Ce geste audacieux s’inscrit dans une stratégie plus vaste de stabilisation économique. Il ne s’agit pas seulement de relâcher les contraintes de change, mais de réorganiser l’ensemble de l’architecture financière. La politique monétaire se veut désormais rigoureuse : plus de financement du déficit public par la planche à billets, plus d’émission pour payer les intérêts de la dette interne. Le gouvernement entend faire du respect budgétaire et de la discipline monétaire les piliers d’un nouvel ordre économique. Une ambition noble, mais semée d’embûches.
Car l’Argentine reste convalescente. L’inflation, bien que ralentie, demeure redoutable. La pauvreté endémique ronge les marges de réforme. Et les réticences sociales ne sont pas moindres. Mais Milei, en forçant l’agenda, cherche à provoquer une rupture de perception : il ne gouverne pas pour gérer la crise, mais pour dissiper les causes de la crise.

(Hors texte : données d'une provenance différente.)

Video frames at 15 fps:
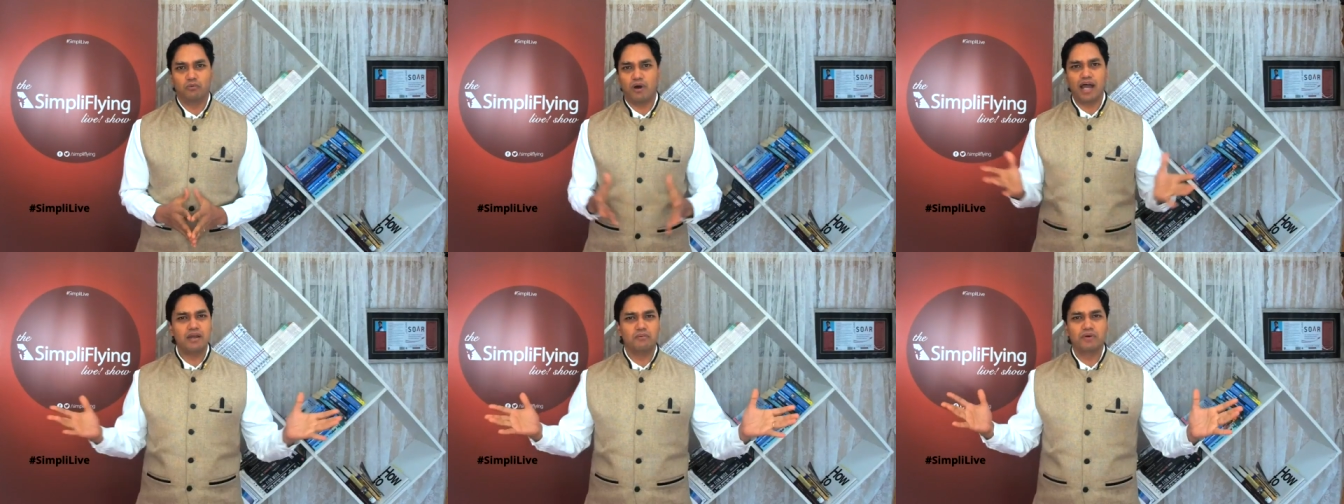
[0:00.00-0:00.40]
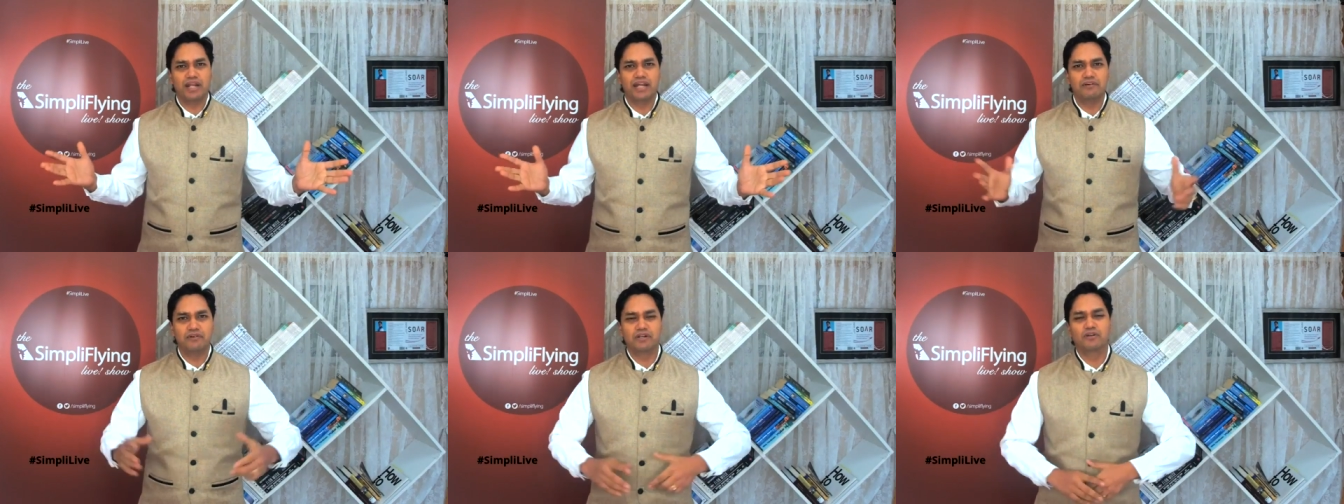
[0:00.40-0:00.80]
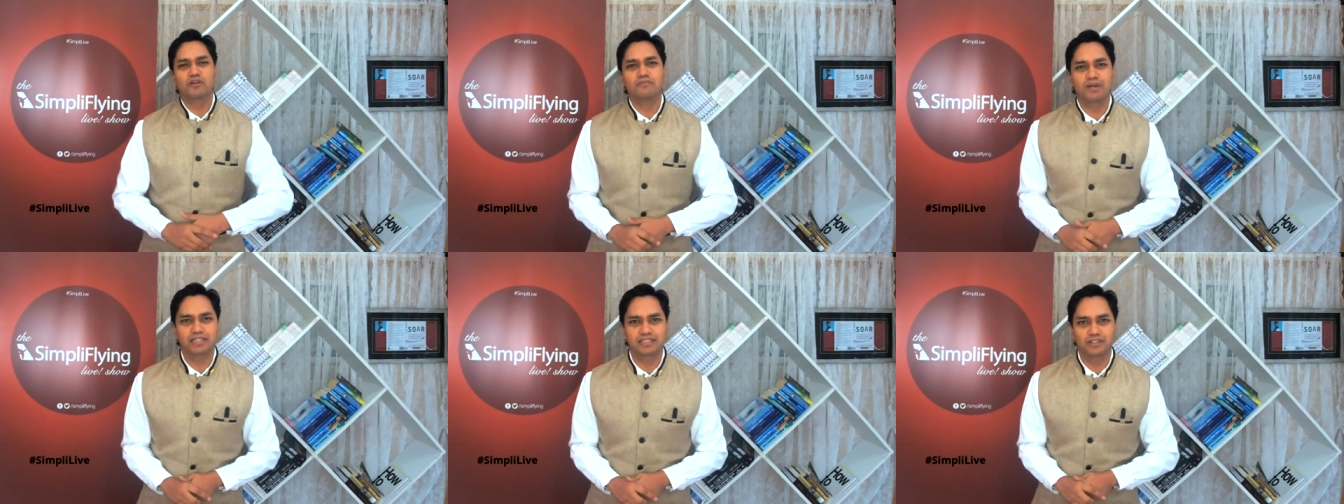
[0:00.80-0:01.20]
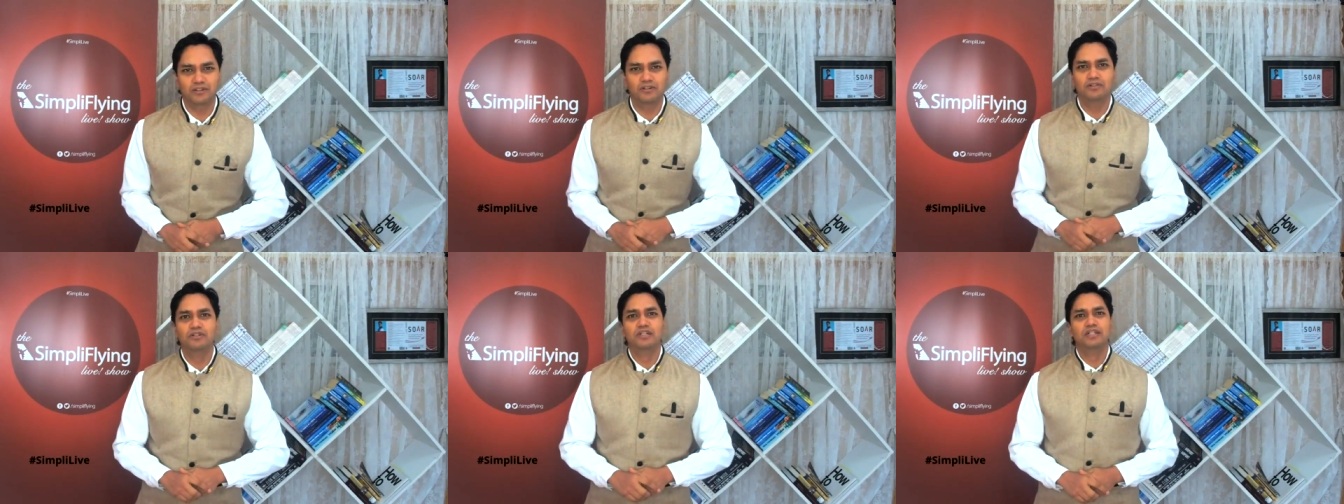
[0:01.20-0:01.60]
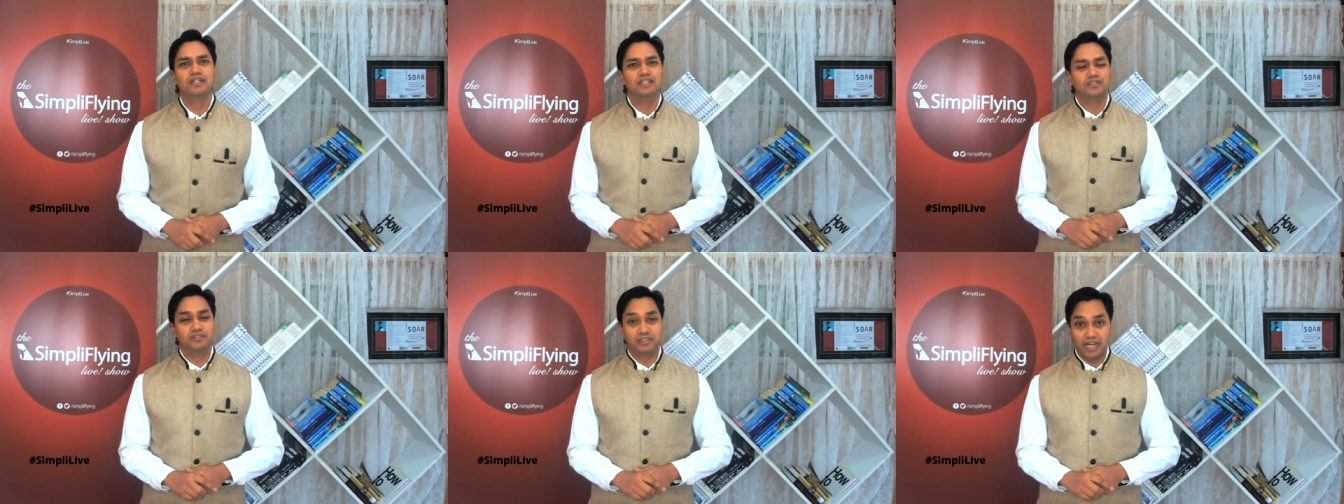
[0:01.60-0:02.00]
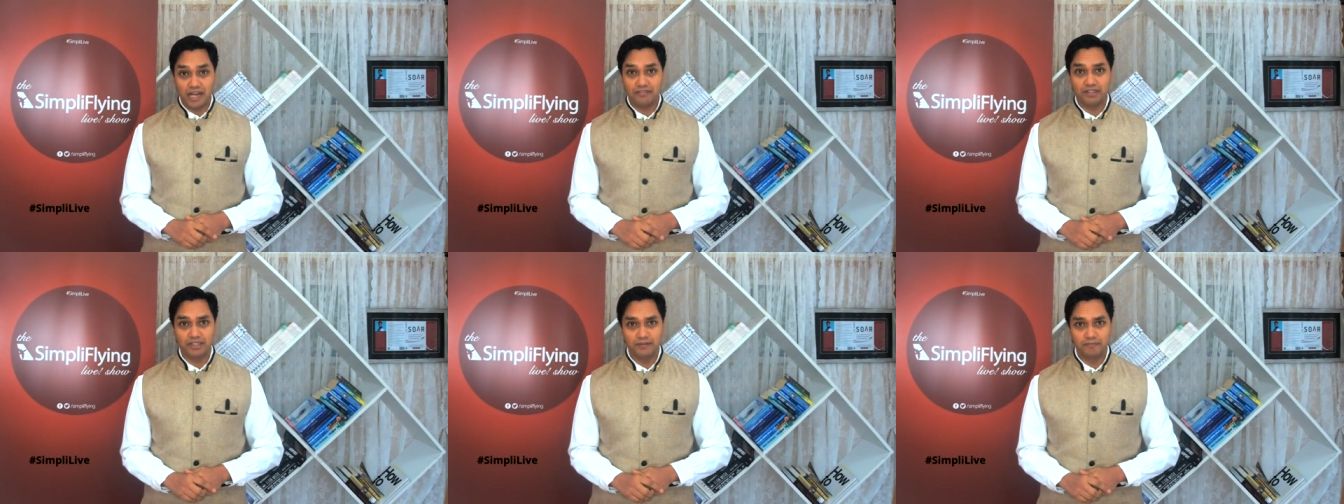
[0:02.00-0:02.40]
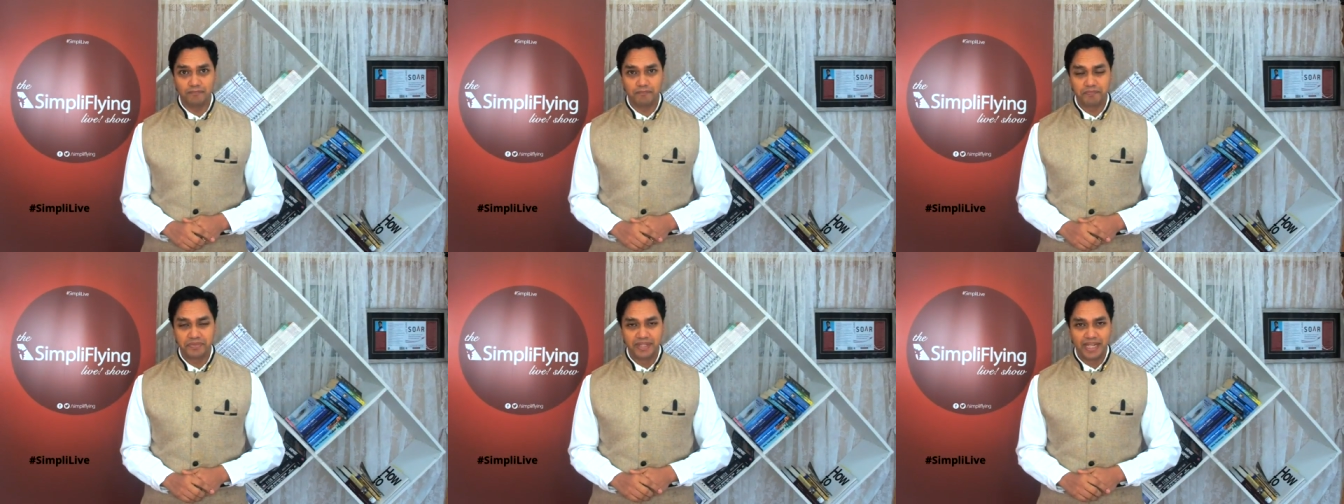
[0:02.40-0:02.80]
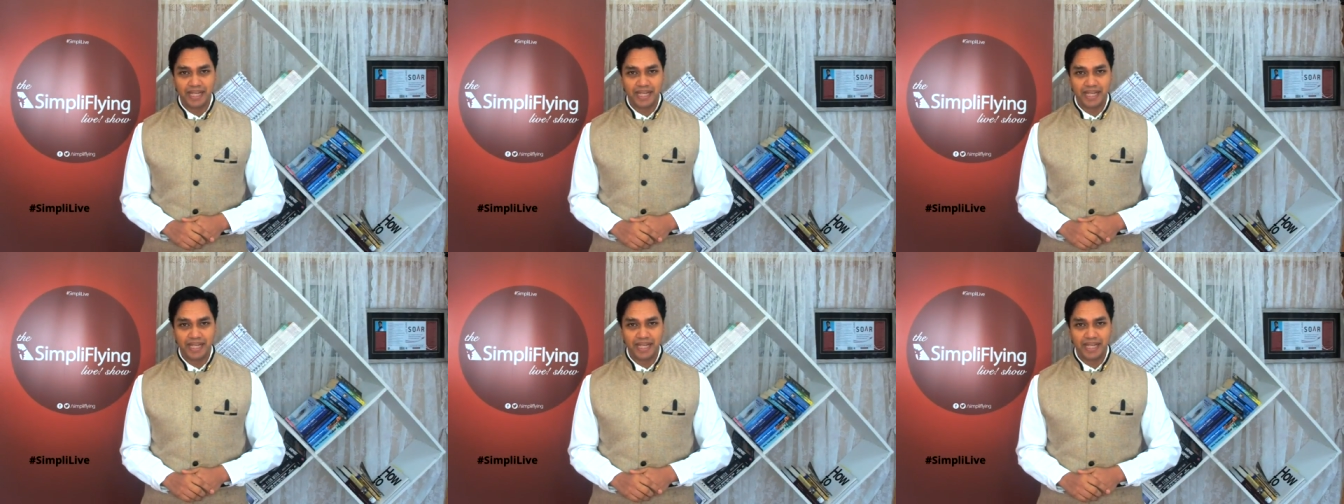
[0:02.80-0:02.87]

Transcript: Why would anyone go to Mexico to travel?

Le retour de la convertibilité, même relative, a aussi une portée psychologique. En autorisant les Argentins à acheter des dollars sans limite, l’État envoie un message : la monnaie nationale n’est plus condamnée à fondre comme neige au soleil. La confiance, cet animal capricieux, revient quand elle est traitée avec respect.

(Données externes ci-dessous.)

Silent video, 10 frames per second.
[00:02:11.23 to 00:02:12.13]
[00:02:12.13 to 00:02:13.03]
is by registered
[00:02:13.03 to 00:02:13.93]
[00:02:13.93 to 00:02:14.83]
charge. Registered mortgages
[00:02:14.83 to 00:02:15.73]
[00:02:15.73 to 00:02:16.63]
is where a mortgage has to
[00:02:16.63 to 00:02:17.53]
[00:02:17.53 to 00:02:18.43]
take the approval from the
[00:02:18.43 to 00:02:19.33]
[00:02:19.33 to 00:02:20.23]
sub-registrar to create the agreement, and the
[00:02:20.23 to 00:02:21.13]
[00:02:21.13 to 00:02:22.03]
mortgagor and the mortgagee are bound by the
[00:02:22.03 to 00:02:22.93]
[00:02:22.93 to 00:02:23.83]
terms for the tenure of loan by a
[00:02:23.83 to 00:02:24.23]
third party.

Il y a, dans ce coup de théâtre économique, quelque chose de gaullien. Le refus du déclin, l’affirmation d’une souveraineté retrouvée, le pari sur une nation capable de se redresser par sa seule volonté. Javier Milei, en brisant lecepo, ne fait pas seulement tomber un dispositif technique. Il renverse un paradigme de méfiance. Il dit à son peuple : vous êtes majeurs. Libre à vous de réussir.
Reste à voir si les Argentins croiront en eux autant que leur président croit en eux. Mais, à tout prendre, mieux vaut un excès de confiance qu’un éternel repli. Et dans cette geste iconoclaste, on retrouve un soupçon de cette témérité sud-américaine qui, parfois, écrit les plus belles pages de l’histoire économique.